I want to know if it worked—if he kept the monsters away—but fear stops me from asking.
This is ridiculous. He’s my husband. Why am I so afraid to ask him a simple question? To touch him? To let him hold my hand?
“I brought some of your things with me.” He gestures to the bed, where a colorful quilt now covers the dull beige hospital blanket. “Your mama made that for us when we got married. It’s been on our bed at home ever since.”
I run my fingers over the material. Each square has a different type of flower.
Black-Eyed Susans, bluebonnets, sage, golden poppies, lilies, roses.
It’s so bright and happy—such a contrast to the drab sheets and scratchy blanket I’ve had for days.
With the guardrail on the side of the bed down, I can almost imagine I’m somewhere else.

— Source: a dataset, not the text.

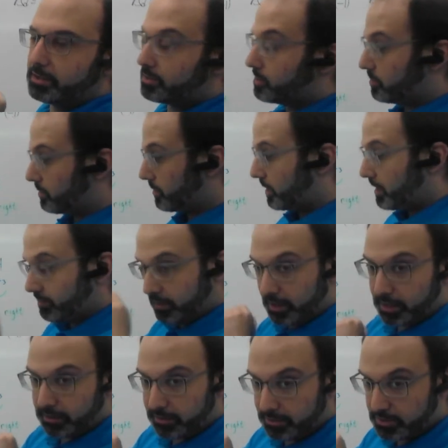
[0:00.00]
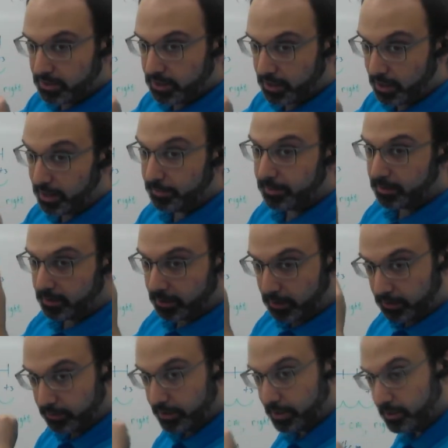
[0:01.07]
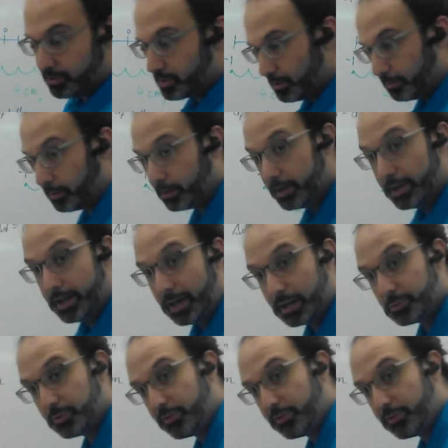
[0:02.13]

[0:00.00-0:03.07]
So they're going to have a lot of things in common, including their symbol, as we've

Somewhere that might be a home. I can’t quite close my still clumsy left hand around the edging, but with my right, I lift the quilt to my nose.
“Do you recognize the scent?” Leaning down, AJ rummages in a black duffel bag.
When he straightens, he’s holding a pearlescent glass bottle with a gold top “This isn’t the one you had when you…
were taken,” he says, his voice dropping to a whisper.
“I spray your pillow with this scent every Saturday. It’s the only way I can sleep in our bed without you.
I bought a new bottle last year. Damn near had a panic attack in the store before the clerk told me the company had switched from blue glass to this. ”
He won’t meet my gaze. This man, who traveled all the way from Austin to get to me, sat with me while I slept, and held my hand through a nightmare, is breaking into pieces over a bottle of perfume.
“I almost gave up.” The first tear rolls down his cheek. “So many times. Belle and the job were all that kept me going.”
His pain fills the space between us until I can’t not ask what he means.
“Gave…up?” I fumble for the remote to raise the bed, but it somehow ended up on my left side, and I can’t make my fingers work the buttons.
AJ leans over and eases the small device from my hand. The brief touch seems to settle him a fraction. If I’m honest, it helps me too.
“After we graduated from college, my brother joined the State Troopers right away, but I took a month off and went to Spain with a couple of friends. You were twenty-two, doing a semester abroad, and it only took me a single date to decide I was going to marry you one day.”
His blue eyes light up with the memory, and I wish I could share it with him.
“Grace, you’ve been my best friend for more than twenty years. My wife for eighteen of them.” He’s crying now, his hands balled into fists on his thighs. “And for the past three, I’ve started and ended every fucking day praying you’d find your way back to me.”